— What you have to do —
Going through the data below, please show each line containing the string "frames".

— Stored data —
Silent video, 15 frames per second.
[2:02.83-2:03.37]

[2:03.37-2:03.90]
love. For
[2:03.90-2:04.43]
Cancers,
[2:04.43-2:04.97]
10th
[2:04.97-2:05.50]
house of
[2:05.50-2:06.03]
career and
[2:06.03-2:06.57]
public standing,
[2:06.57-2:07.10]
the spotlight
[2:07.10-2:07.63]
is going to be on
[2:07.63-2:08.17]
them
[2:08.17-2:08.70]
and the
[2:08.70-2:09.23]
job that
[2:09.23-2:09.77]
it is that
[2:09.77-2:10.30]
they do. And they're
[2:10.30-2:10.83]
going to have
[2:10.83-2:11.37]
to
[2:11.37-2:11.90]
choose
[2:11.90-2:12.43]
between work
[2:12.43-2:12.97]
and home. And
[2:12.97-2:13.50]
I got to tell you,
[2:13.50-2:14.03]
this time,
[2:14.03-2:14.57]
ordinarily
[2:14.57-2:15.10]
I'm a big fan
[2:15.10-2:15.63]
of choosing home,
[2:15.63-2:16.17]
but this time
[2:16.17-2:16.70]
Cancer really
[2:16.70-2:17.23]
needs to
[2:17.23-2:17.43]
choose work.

...

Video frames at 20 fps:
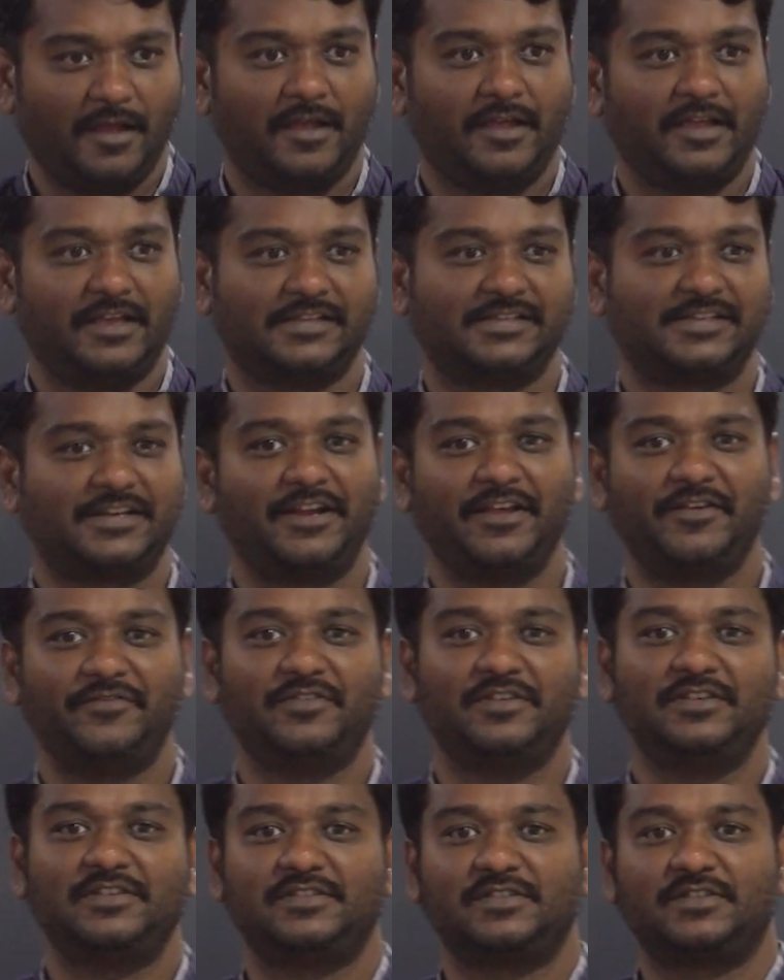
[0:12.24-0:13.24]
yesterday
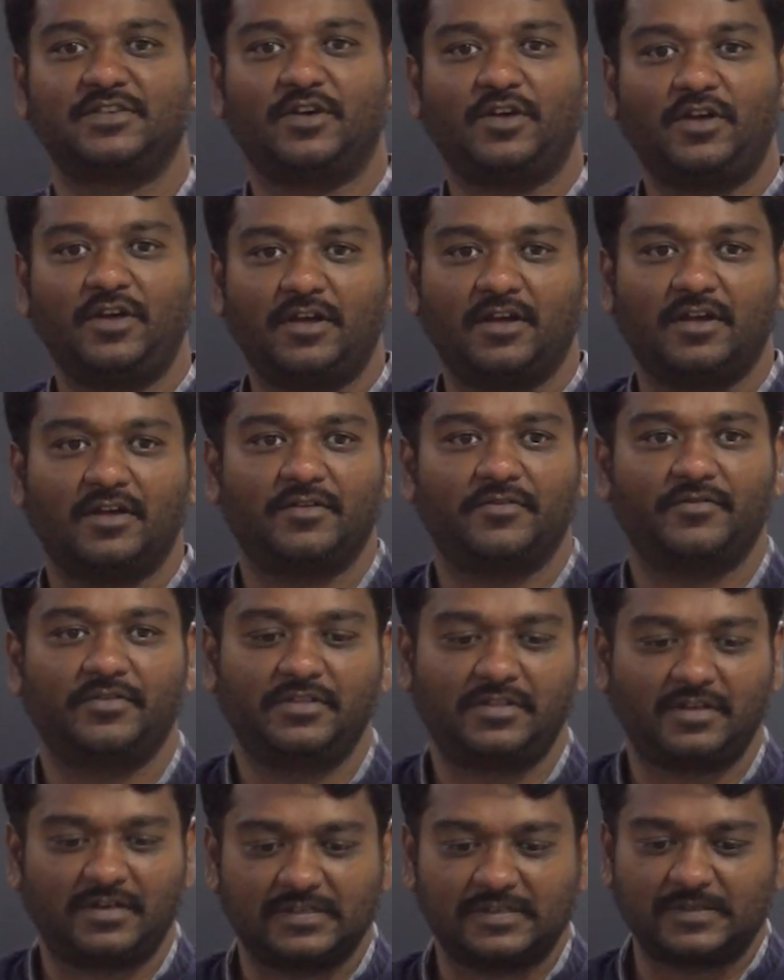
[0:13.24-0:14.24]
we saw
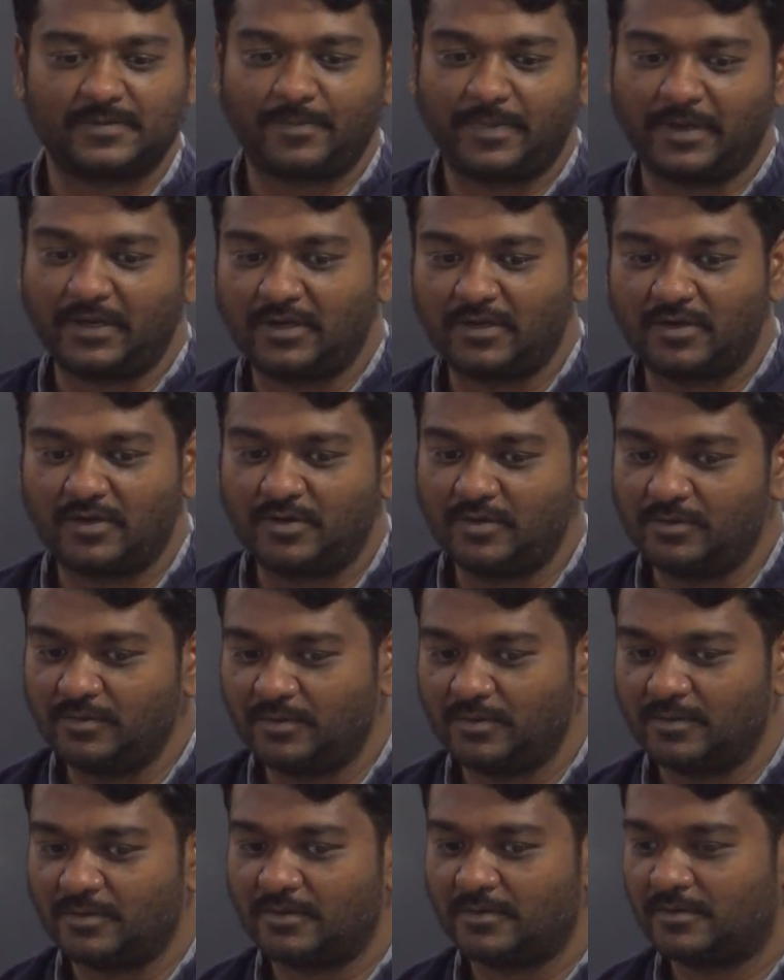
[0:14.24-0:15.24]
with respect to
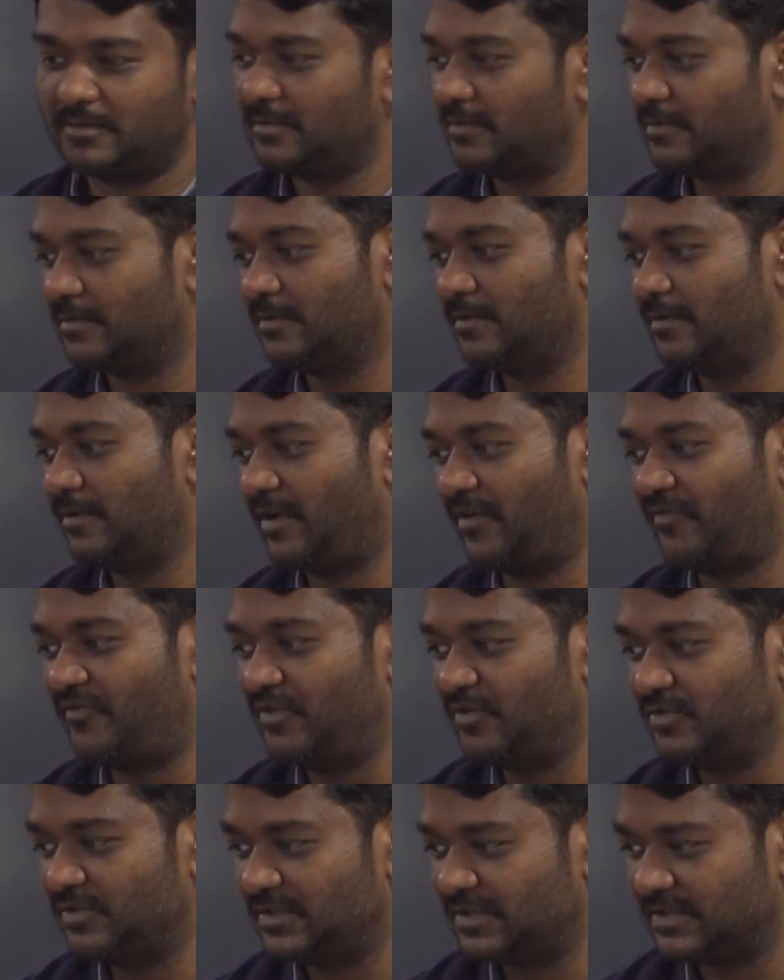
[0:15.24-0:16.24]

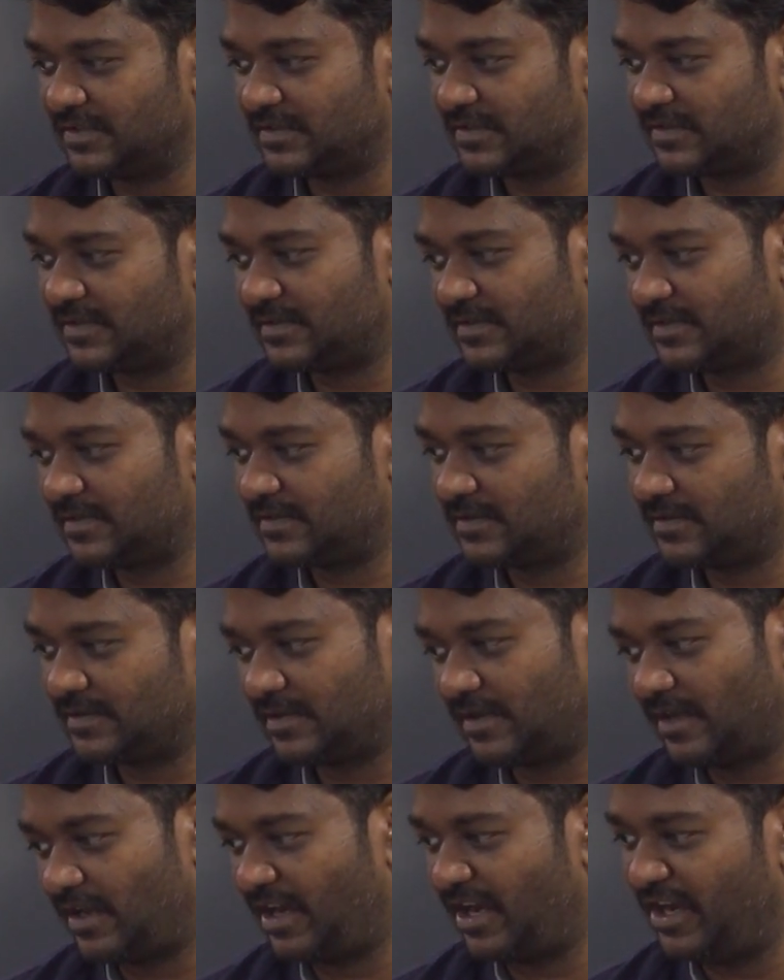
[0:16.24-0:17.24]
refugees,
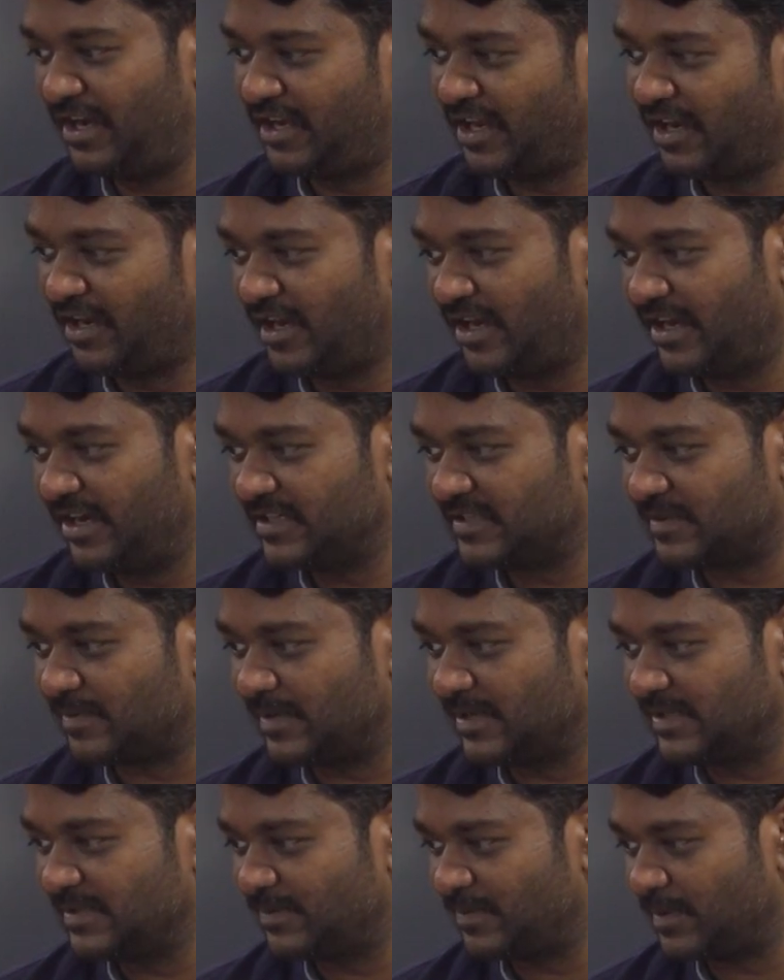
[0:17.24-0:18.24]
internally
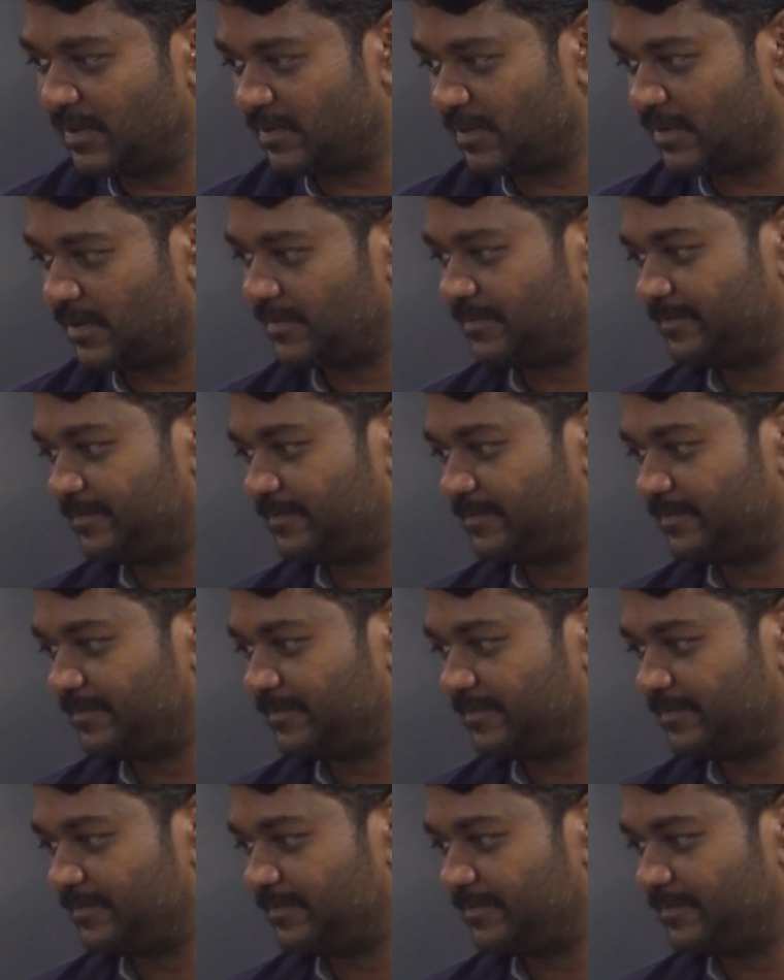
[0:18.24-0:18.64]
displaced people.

— Output below —
Silent video, 15 frames per second.
Video frames at 20 fps:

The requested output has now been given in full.